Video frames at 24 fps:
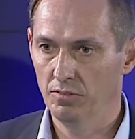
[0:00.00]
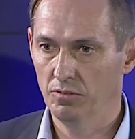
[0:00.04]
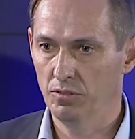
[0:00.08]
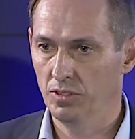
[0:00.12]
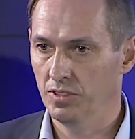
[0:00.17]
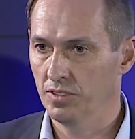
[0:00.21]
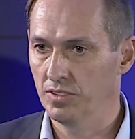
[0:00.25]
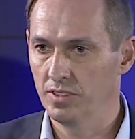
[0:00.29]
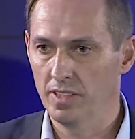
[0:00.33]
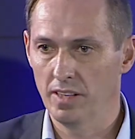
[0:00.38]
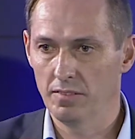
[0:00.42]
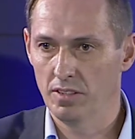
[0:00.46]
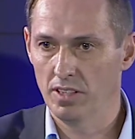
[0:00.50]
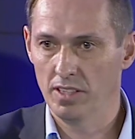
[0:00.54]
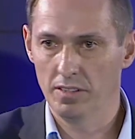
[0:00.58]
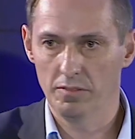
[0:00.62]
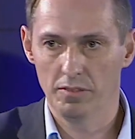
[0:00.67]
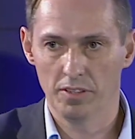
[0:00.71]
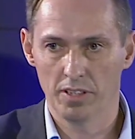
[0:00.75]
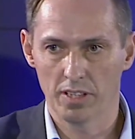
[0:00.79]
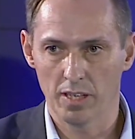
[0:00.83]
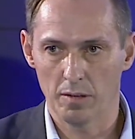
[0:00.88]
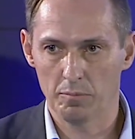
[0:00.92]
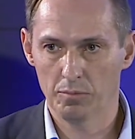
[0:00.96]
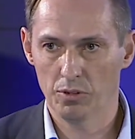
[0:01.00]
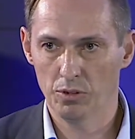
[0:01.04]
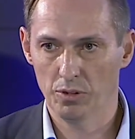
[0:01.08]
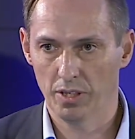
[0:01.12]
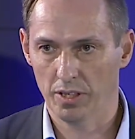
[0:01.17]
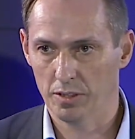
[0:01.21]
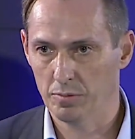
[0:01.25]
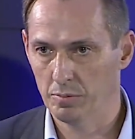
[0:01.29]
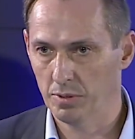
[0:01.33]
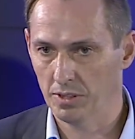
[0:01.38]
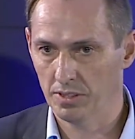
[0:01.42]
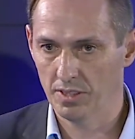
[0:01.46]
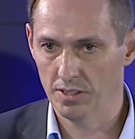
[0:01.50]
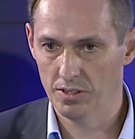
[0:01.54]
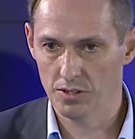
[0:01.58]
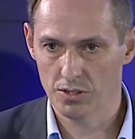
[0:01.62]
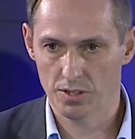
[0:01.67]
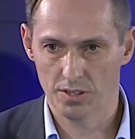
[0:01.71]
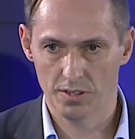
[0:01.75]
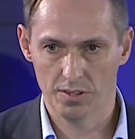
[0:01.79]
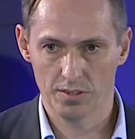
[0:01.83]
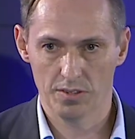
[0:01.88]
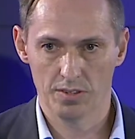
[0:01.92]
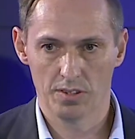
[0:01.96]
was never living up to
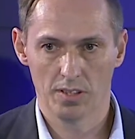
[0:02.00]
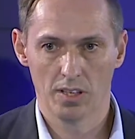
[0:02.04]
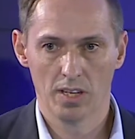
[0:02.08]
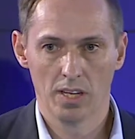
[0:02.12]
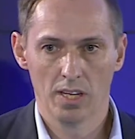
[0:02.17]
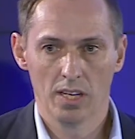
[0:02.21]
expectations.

WORK REQUEST ->
Drop the pictures; repeat the listing above exactly.

ANSWER FOR THE TASK ->
Video frames at 24 fps:
[0:00.00]
[0:00.04]
[0:00.08]
[0:00.12]
[0:00.17]
[0:00.21]
[0:00.25]
[0:00.29]
[0:00.33]
[0:00.38]
[0:00.42]
[0:00.46]
[0:00.50]
[0:00.54]
[0:00.58]
[0:00.62]
[0:00.67]
[0:00.71]
[0:00.75]
[0:00.79]
[0:00.83]
[0:00.88]
[0:00.92]
[0:00.96]
[0:01.00]
[0:01.04]
[0:01.08]
[0:01.12]
[0:01.17]
[0:01.21]
[0:01.25]
[0:01.29]
[0:01.33]
[0:01.38]
[0:01.42]
[0:01.46]
[0:01.50]
[0:01.54]
[0:01.58]
[0:01.62]
[0:01.67]
[0:01.71]
[0:01.75]
[0:01.79]
[0:01.83]
[0:01.88]
[0:01.92]
[0:01.96]
was never living up to
[0:02.00]
[0:02.04]
[0:02.08]
[0:02.12]
[0:02.17]
[0:02.21]
expectations.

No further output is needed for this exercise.